The way in which people keep accounts together is also known as "distributed" or "decentralized", because everyone keeps accounts, and the accuracy of the account book is determined by the program algorithm, not by an authoritative organization
this is the blockchain, the core is finished, blockchain is so simple, a common account book
six core algorithms of blockchain Technology:
blockchain core algorithm 1: Byzantine agreement
the story of Byzantine is like this: the Byzantine Empire has great wealth, and the surrounding 10 neighbors have been around for a long time, but the Byzantine walls stand tall and firm, No single neighbor has been able to successfully invade. Any single neighbor's invasion will fail, and at the same time, it may be invaded by other nine neighbors. Byzantine Empire's defense ability is so strong that at least more than half of its ten neighbors attack at the same time before it can be broken. However, if one or several of the neighbors agree to attack together, but betray in the actual process, then the invaders may be annihilated. So each side was careful and could not easily trust its neighbors. This is the question of Byzantine Generals
blockchain core algorithm 2: asymmetric encryption technology
in the above Byzantine agreement, if several of the 10 generals send messages at the same time, it is bound to cause confusion in the system, resulting in different attack time schemes and inconsistent actions. Anyone can send the message of attack, but who will send it? In fact, it only needs to add a cost, that is, only one node can spread information in a period of time. When a node sends a unified attack message, each node must sign and seal to confirm its identity when receiving the message from the initiator
blockchain core algorithm 3: fault tolerance problem
we assume that in this network, messages may be lost, damaged, delayed and sent repeatedly, and the order of receiving is inconsistent with the order of sending. In addition, the behavior of nodes can be arbitrary: they can join or exit the network at any time, they can discard messages, forge messages, stop working and so on, and they may also have all kinds of human or non-human failures. Our algorithm provides fault tolerance for consensus system composed of consensus nodes, which includes both security and availability, and is suitable for any network environment
blockchain core algorithm 4: Paxos algorithm (consistency algorithm)

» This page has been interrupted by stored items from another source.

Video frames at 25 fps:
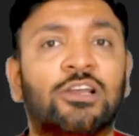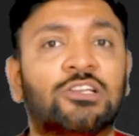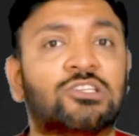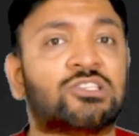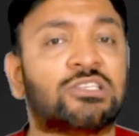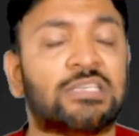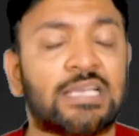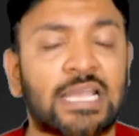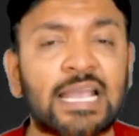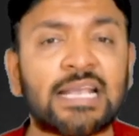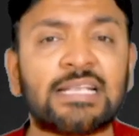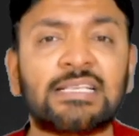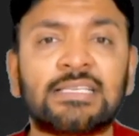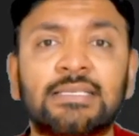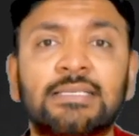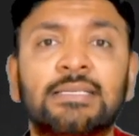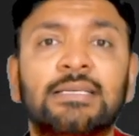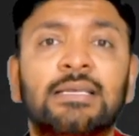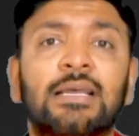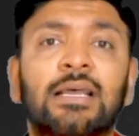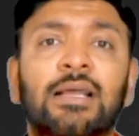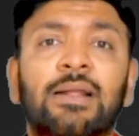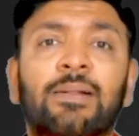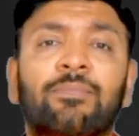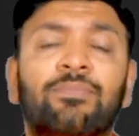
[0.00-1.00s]
or CS,
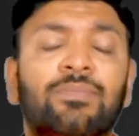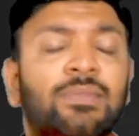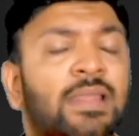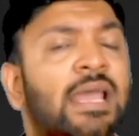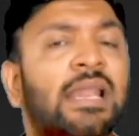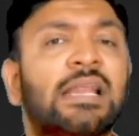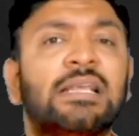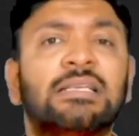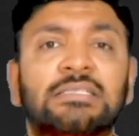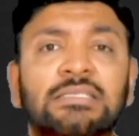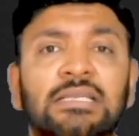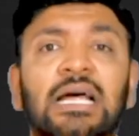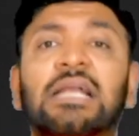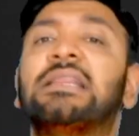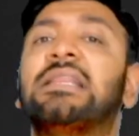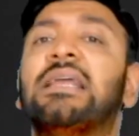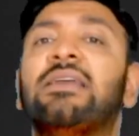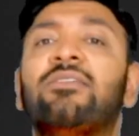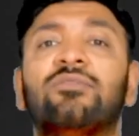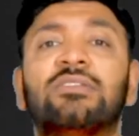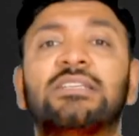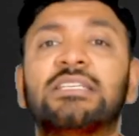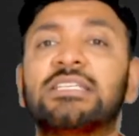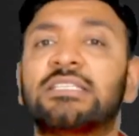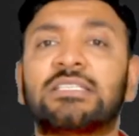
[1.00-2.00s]
there is
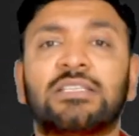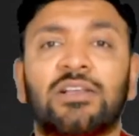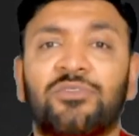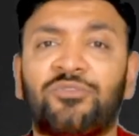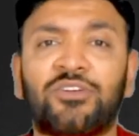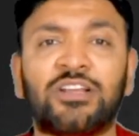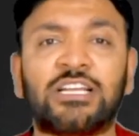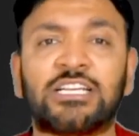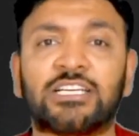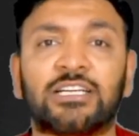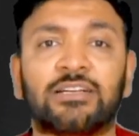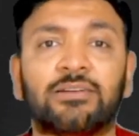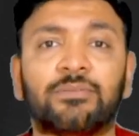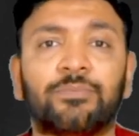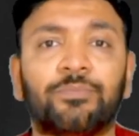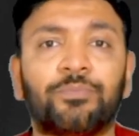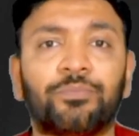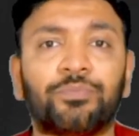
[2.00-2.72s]
nothing which is sufficient.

the problem solved by Paxos algorithm is how a distributed system can reach an agreement on a certain value (decision). A typical scenario is that in a distributed database system, if the initial state of each node is consistent, and each node performs the same operation sequence, then they can finally get a consistent state. In order to ensure that each node executes the same command sequence, it is necessary to execute a "consistency algorithm" on each instruction to ensure that the instructions seen by each node are consistent. A general consistency algorithm can be applied in many scenarios, which is an important problem in distributed computing. There are two models of node communication: shared memory and message passing. Paxos algorithm is a consistency algorithm based on message passing model
blockchain core algorithm 5: consensus mechanism
blockchain consensus algorithm is mainly workload proof and equity proof. Take bitcoin as an example. In fact, from a technical point of view, POW can be regarded as a reusable hashcash, and the generation workload proves to be a random process in probability. When mining a new secret currency and generating a block, the consent of all participants must be obtained, and the miner must obtain the pow work proof of all data in the block. At the same time, miners have to constantly observe and adjust the difficulty of this work, because the requirement for the network is to generate a block every 10 minutes on average
blockchain core algorithm 6: distributed storage is a kind of data storage technology, which uses the disk space of each machine through the network, and forms a virtual storage device with these scattered storage resources, and the data is stored in every corner of the network. Therefore, distributed storage technology does not store complete data in each computer, but stores the data in different computers after cutting. It's like storing 100 eggs, not in the same basket, but separately in different places. The total number is 100. Want to learn more, you can make more use of network search, network search results - small knowledge
1. League of heroes
League of heroes, also known as lol, China's LPL has won the championship of the world finals for two consecutive years, which makes the players who love League of heroes start a new journey again, which makes the popularity of lol in China set off a wave of upsurge. Although lol has been 10 years, the popularity is not as good as before, but it is not comparable to the popularity of other networks
2, ngeons and warriors
the game of ngeons and warriors is called DNF for short. DNF has been tested for 11 years since 2008. The unique abyss mode in the game is not found in other online games. It is also a time when the public players are excited to brush the abyss, but now DNF graates have many activities and awards, So many players have abandoned DNF one by one, but there are still a lot of civilian players, the heat is also leverage drop
3, fortress night
fortress night is a third person shooting game, which has landed on the host platform, PC platform, mobile game platform and NS platform. So the platform has this game, the heat is incomparable to other design games. Chicken eating mode in the game is also very popular
4, crossing the line of fire
crossing the line of fire is also known as cf. in 2007, the game was tested internally in China, but the popularity was very hot when it was just launched. At that time, no game known as 300 million mouse could catch up with CF, but CF has experienced more than ten years. Since the introction of heroic weapons, the popularity has slowly started to decline, It takes 888 yuan to get a hero weapon, which makes many civilian players stop. Moreover, the performance difference between civilian weapons and hero weapons is too big, which makes many players retreat
5. World of Warcraft (including nostalgic clothes)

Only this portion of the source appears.